*Supplied entries*:
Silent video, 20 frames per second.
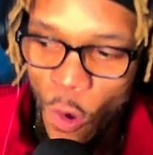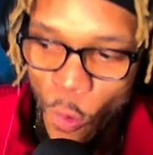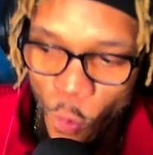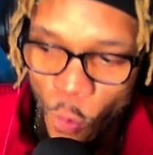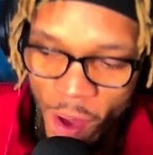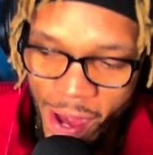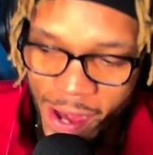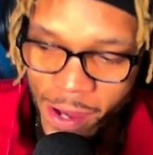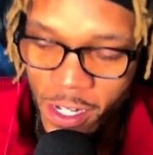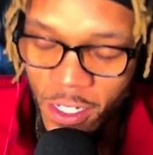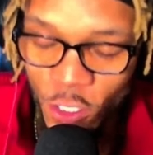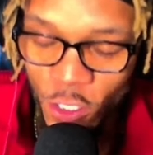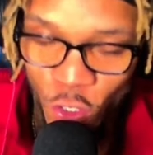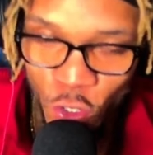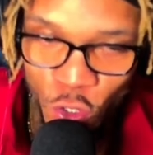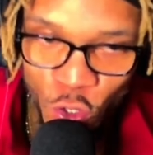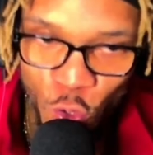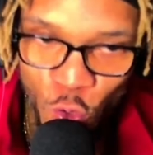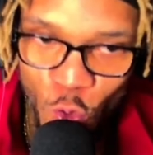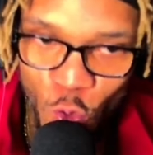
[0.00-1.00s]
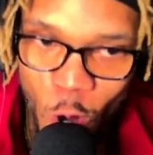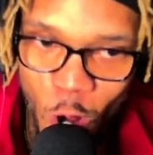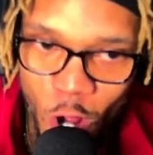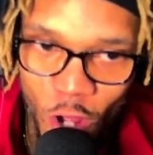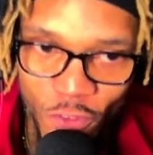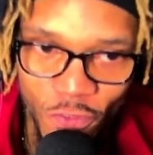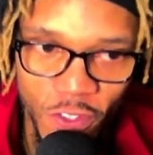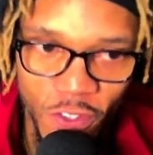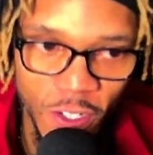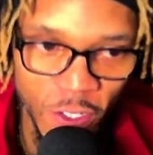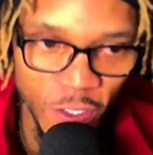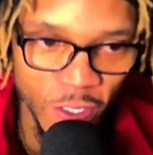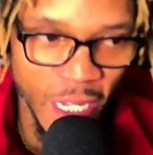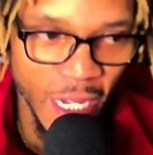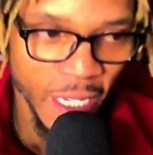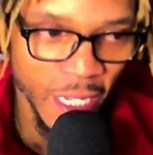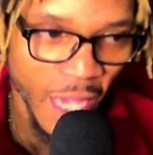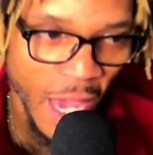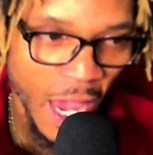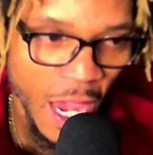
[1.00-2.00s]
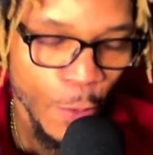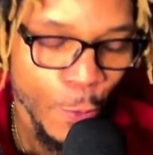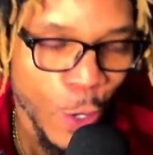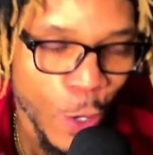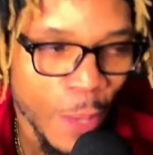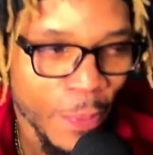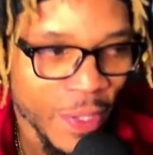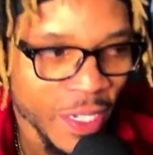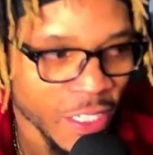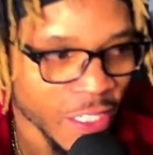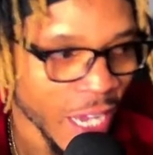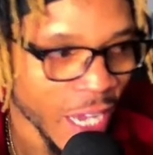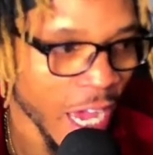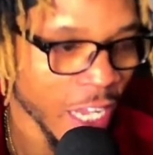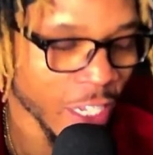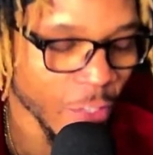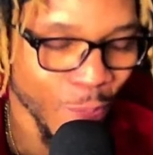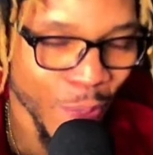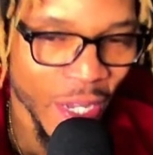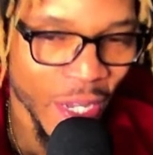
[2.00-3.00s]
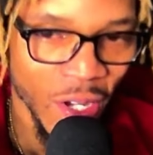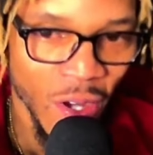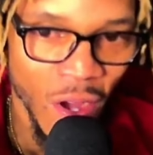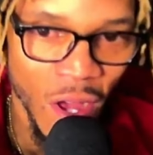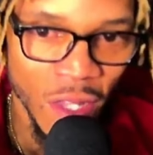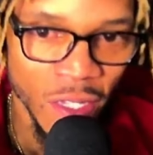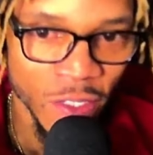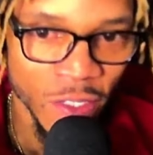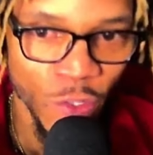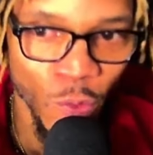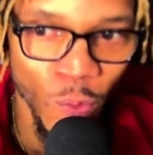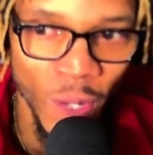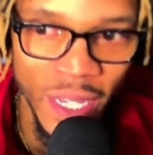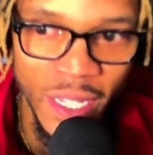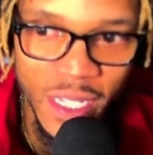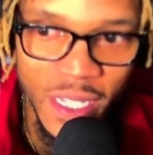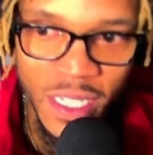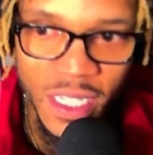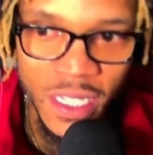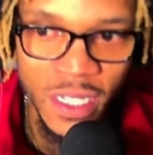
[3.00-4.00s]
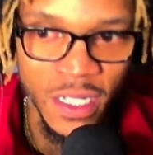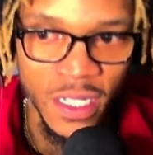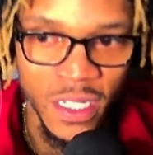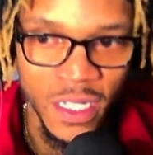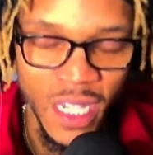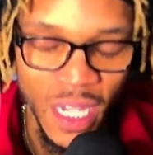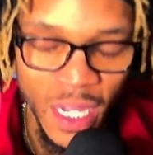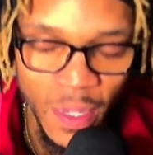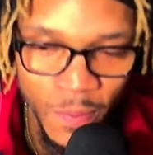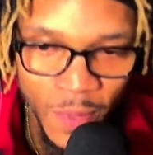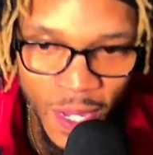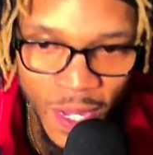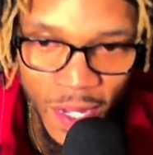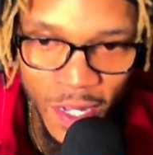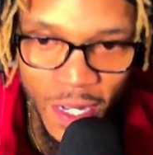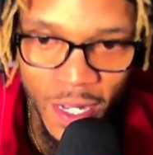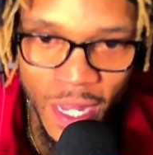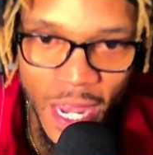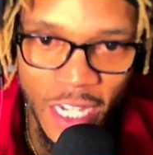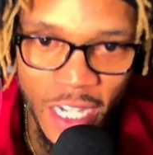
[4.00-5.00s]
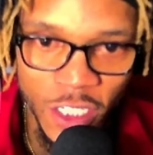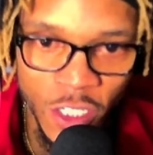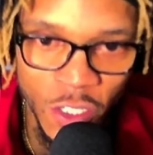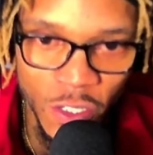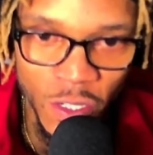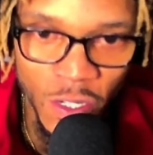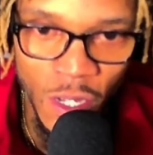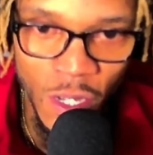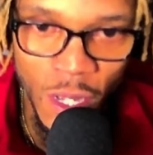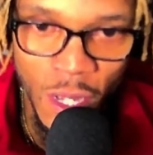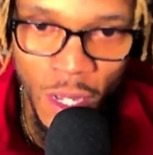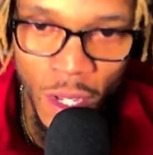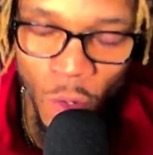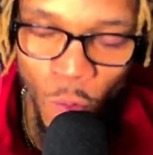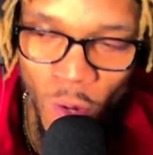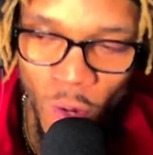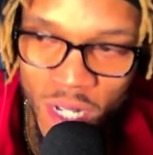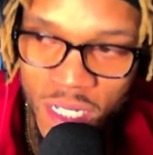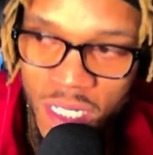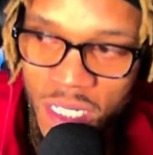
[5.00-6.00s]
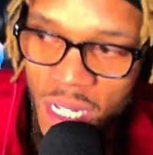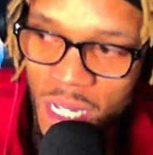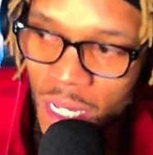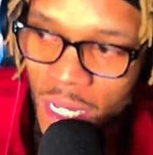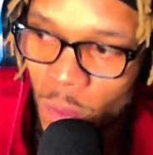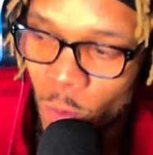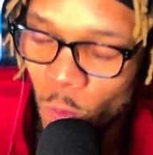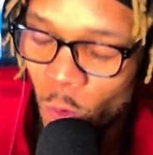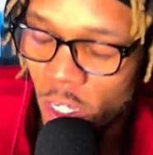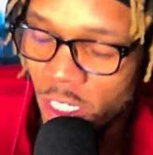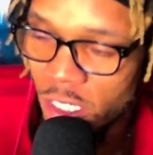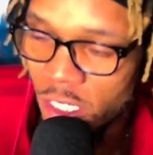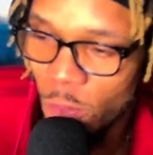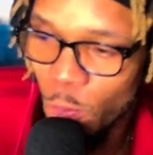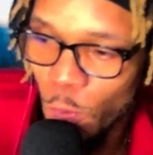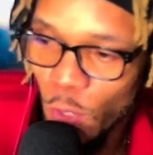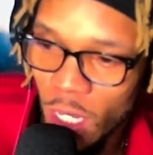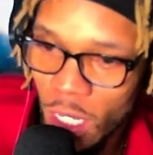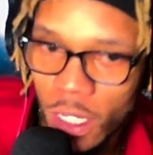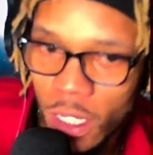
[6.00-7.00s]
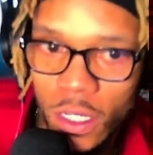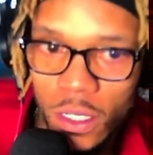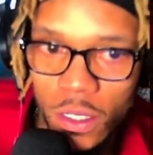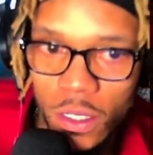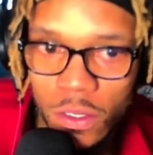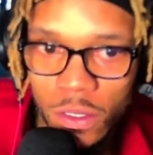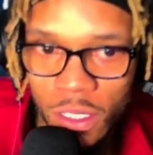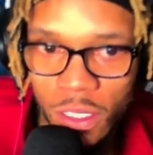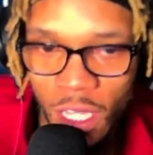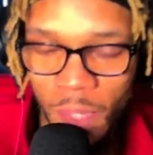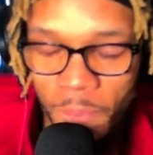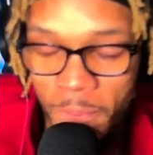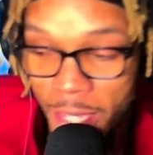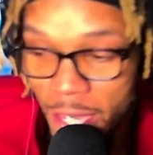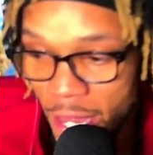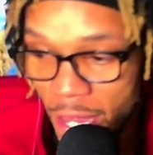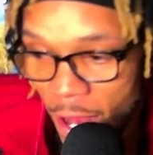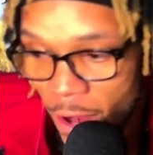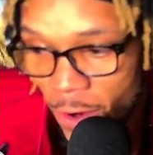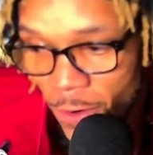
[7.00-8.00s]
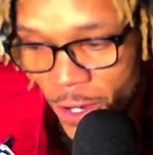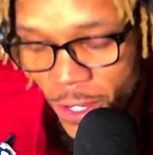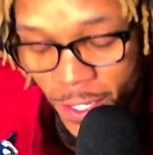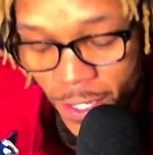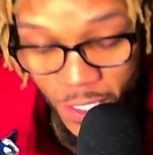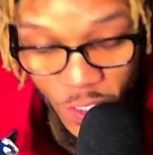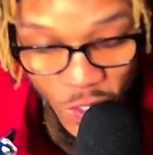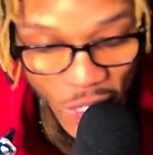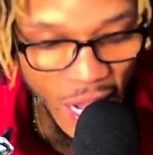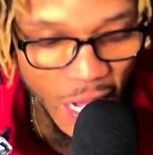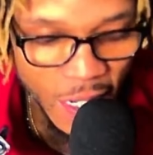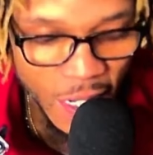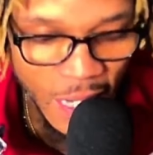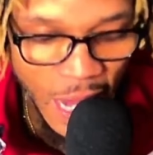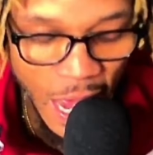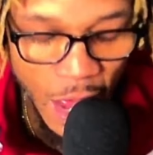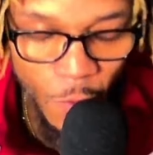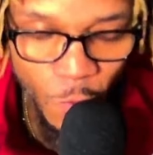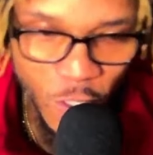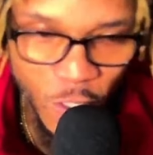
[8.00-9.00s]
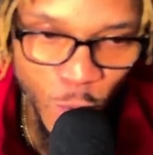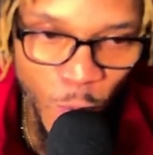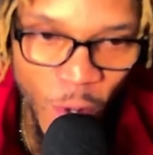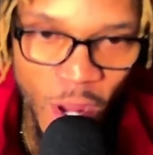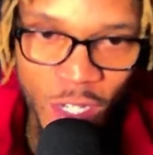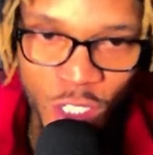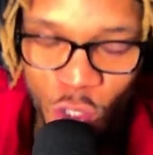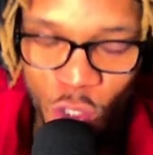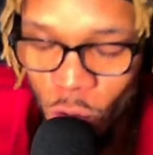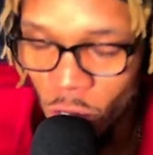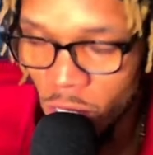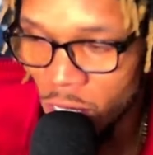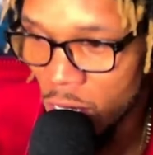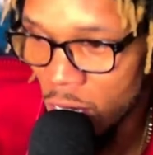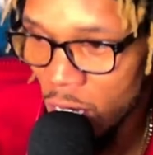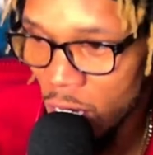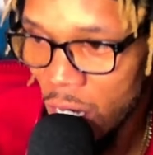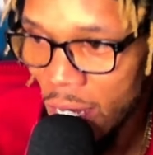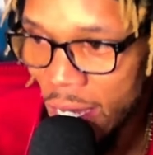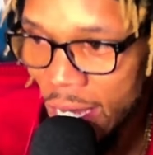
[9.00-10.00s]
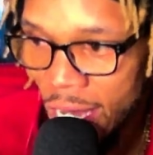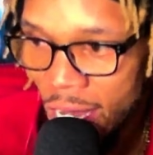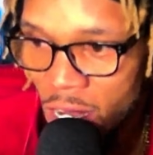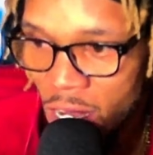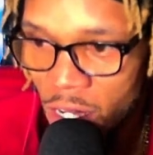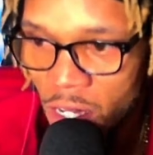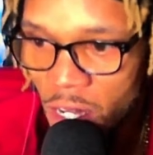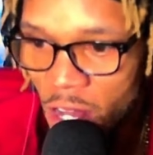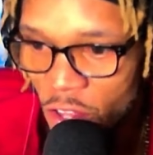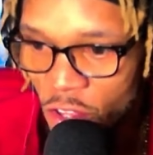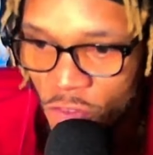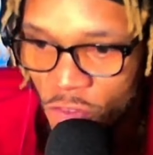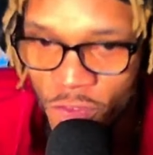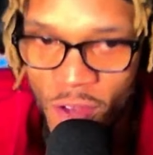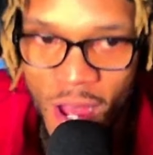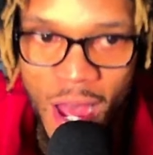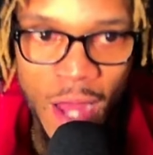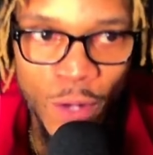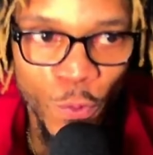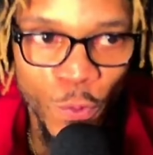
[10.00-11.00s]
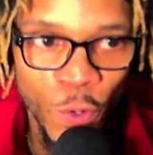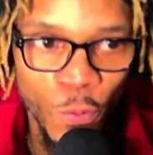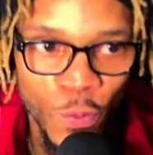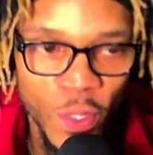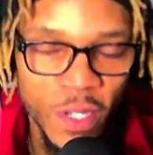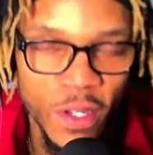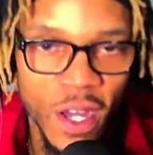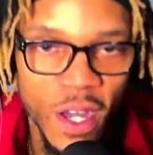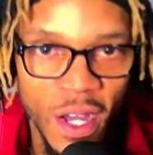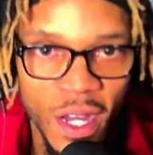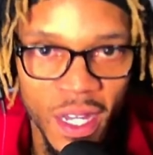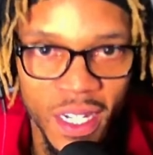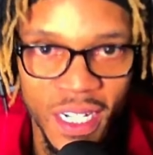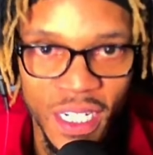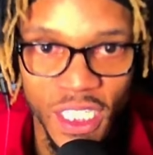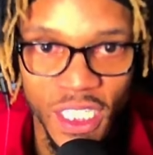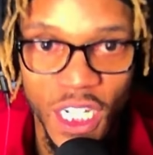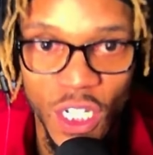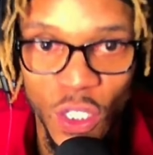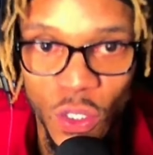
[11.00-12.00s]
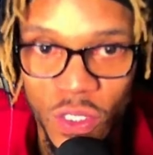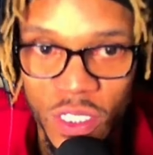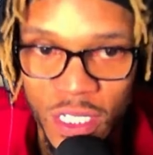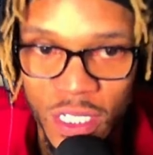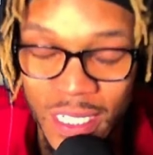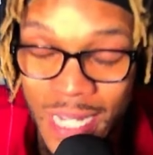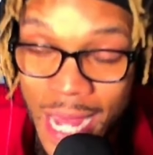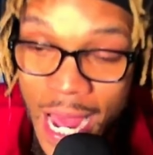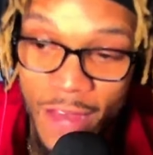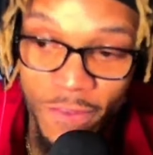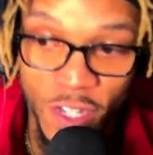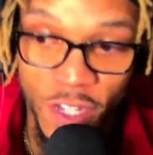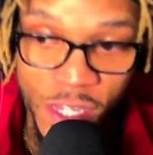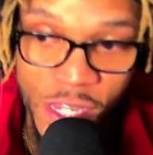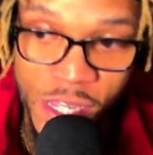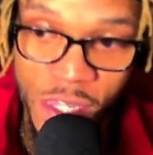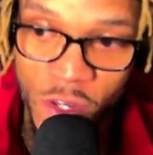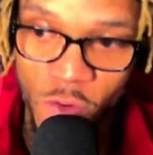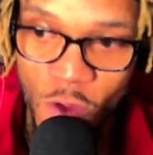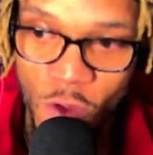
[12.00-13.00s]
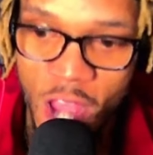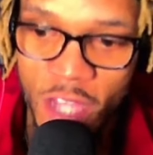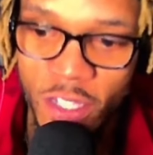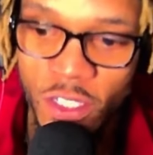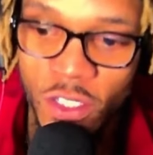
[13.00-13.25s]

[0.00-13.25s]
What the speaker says: Where do you all feel that Kane Wommack's style of play calling, the way this team ended last year, what's the peak? Give me an error in the chat and I'll respond to it in another VOD when we continue to dive into the roster.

*Problem*:
Leave the images behind and write out every entry exactly.

*Solution to this task*:
Silent video, 20 frames per second.
[0.00-1.00s]
[1.00-2.00s]
[2.00-3.00s]
[3.00-4.00s]
[4.00-5.00s]
[5.00-6.00s]
[6.00-7.00s]
[7.00-8.00s]
[8.00-9.00s]
[9.00-10.00s]
[10.00-11.00s]
[11.00-12.00s]
[12.00-13.00s]
[13.00-13.25s]

[0.00-13.25s]
What the speaker says: Where do you all feel that Kane Wommack's style of play calling, the way this team ended last year, what's the peak? Give me an error in the chat and I'll respond to it in another VOD when we continue to dive into the roster.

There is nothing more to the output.